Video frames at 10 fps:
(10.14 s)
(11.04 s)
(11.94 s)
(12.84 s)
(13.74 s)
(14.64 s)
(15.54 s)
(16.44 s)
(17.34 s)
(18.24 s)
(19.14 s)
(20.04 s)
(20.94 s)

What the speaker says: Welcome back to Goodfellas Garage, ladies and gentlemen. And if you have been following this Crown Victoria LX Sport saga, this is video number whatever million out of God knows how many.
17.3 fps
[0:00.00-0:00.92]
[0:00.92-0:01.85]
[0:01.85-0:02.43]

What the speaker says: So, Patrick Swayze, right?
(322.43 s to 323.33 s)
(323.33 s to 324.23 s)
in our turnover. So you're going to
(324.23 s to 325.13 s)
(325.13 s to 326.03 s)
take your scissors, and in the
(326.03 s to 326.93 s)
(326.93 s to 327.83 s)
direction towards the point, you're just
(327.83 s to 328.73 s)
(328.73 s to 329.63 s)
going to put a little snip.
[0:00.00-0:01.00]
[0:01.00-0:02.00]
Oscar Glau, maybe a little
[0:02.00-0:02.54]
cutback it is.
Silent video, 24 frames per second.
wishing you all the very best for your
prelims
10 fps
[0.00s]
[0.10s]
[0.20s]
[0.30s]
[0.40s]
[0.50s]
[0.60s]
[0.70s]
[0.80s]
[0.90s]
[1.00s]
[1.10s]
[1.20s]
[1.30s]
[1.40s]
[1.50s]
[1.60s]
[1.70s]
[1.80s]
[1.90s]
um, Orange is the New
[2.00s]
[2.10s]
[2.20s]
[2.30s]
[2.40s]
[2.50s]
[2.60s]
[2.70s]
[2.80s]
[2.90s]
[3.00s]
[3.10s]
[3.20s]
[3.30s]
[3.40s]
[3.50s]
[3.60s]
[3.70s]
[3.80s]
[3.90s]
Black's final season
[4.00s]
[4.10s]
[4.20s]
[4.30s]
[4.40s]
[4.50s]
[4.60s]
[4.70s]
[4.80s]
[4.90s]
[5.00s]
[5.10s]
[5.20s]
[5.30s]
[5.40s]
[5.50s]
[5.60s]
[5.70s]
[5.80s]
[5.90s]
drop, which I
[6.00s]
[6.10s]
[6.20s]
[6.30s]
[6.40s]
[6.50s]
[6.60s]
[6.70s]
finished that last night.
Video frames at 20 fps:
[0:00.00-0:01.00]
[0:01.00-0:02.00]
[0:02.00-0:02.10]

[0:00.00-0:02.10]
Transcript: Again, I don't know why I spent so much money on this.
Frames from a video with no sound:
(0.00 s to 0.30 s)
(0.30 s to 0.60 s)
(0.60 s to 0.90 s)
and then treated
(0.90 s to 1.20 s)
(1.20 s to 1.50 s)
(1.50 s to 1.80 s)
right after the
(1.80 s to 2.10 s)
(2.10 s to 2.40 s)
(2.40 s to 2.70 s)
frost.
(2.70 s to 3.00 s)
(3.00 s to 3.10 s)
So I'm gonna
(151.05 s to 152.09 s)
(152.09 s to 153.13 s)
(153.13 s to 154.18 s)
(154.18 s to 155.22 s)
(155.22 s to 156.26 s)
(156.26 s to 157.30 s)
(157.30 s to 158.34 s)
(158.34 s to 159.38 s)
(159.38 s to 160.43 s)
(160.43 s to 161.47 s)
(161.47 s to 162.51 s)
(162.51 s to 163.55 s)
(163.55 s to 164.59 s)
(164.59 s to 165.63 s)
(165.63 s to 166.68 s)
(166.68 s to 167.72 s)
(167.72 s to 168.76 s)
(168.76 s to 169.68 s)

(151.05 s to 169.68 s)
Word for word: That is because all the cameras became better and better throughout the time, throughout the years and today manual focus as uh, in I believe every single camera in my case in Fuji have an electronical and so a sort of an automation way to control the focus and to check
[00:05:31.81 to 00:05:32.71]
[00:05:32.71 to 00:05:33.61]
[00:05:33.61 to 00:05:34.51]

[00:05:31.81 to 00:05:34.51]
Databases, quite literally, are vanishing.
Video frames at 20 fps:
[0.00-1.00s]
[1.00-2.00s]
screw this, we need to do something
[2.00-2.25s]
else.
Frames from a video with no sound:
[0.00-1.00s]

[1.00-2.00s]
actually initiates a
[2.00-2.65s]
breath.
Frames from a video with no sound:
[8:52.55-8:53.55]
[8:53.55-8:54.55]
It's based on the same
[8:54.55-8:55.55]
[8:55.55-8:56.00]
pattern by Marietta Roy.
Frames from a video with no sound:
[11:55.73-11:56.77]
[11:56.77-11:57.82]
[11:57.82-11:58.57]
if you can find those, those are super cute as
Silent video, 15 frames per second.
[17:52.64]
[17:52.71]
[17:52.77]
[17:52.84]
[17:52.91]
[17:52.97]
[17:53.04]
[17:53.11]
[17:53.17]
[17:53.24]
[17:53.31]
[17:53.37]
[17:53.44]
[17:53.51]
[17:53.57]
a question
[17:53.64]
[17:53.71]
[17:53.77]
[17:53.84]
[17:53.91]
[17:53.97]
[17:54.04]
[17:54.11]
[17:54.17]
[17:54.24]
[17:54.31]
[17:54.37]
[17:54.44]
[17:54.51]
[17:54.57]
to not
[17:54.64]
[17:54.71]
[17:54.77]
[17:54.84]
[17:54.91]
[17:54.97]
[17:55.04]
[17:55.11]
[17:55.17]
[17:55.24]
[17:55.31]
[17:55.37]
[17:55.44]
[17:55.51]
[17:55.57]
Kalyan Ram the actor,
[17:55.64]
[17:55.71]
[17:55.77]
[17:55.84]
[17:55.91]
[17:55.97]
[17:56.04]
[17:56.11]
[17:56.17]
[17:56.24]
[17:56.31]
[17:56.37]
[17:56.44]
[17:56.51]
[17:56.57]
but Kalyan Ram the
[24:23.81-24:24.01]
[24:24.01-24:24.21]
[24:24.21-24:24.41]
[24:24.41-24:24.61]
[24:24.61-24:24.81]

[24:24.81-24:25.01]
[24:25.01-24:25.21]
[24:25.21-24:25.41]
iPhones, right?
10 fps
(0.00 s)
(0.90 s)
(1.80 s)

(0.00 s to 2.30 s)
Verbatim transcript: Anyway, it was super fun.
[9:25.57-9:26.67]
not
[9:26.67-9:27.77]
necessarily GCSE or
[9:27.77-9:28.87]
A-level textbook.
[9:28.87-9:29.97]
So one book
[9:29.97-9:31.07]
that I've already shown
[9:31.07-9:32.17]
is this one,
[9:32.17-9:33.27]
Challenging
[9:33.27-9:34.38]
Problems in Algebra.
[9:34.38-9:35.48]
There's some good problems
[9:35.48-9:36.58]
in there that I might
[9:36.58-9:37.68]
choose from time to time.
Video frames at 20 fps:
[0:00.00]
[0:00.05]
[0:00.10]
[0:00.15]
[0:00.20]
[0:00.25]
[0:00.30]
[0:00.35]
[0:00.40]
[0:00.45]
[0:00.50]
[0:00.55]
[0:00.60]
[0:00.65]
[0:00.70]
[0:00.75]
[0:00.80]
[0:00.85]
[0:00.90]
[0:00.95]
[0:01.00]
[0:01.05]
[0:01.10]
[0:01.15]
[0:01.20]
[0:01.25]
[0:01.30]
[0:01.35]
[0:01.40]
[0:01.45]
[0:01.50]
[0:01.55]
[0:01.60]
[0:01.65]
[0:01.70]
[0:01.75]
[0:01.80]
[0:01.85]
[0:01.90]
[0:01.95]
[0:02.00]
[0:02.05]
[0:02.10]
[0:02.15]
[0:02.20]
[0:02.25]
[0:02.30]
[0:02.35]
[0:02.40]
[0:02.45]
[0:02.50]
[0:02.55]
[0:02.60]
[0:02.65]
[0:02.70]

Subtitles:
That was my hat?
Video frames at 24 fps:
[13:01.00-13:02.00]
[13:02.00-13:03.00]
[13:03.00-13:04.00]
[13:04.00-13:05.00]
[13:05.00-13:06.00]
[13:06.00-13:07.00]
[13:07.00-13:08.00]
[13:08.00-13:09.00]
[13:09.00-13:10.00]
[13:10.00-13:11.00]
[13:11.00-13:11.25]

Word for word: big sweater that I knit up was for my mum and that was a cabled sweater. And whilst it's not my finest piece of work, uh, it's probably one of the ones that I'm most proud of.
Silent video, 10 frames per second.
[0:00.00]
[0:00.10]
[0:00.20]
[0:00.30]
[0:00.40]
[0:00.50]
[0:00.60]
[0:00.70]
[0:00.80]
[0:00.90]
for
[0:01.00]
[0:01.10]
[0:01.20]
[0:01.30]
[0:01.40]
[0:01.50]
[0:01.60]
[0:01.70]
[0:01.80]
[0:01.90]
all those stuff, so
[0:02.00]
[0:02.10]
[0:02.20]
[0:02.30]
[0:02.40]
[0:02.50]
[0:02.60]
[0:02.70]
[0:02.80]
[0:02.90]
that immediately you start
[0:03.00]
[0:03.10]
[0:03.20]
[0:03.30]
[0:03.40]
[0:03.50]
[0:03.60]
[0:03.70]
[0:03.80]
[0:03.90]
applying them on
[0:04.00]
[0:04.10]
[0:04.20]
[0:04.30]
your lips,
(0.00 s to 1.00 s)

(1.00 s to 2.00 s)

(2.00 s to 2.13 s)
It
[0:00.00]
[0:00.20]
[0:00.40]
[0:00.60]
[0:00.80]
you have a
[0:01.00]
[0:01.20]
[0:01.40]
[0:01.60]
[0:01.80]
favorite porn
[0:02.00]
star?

▸ REQUIREMENT
When a line in the data contains "What", return it as written.

▸ WRITTEN RESPONSE
What the speaker says: Welcome back to Goodfellas Garage, ladies and gentlemen. And if you have been following this Crown Victoria LX Sport saga, this is video number whatever million out of God knows how many.
What the speaker says: So, Patrick Swayze, right?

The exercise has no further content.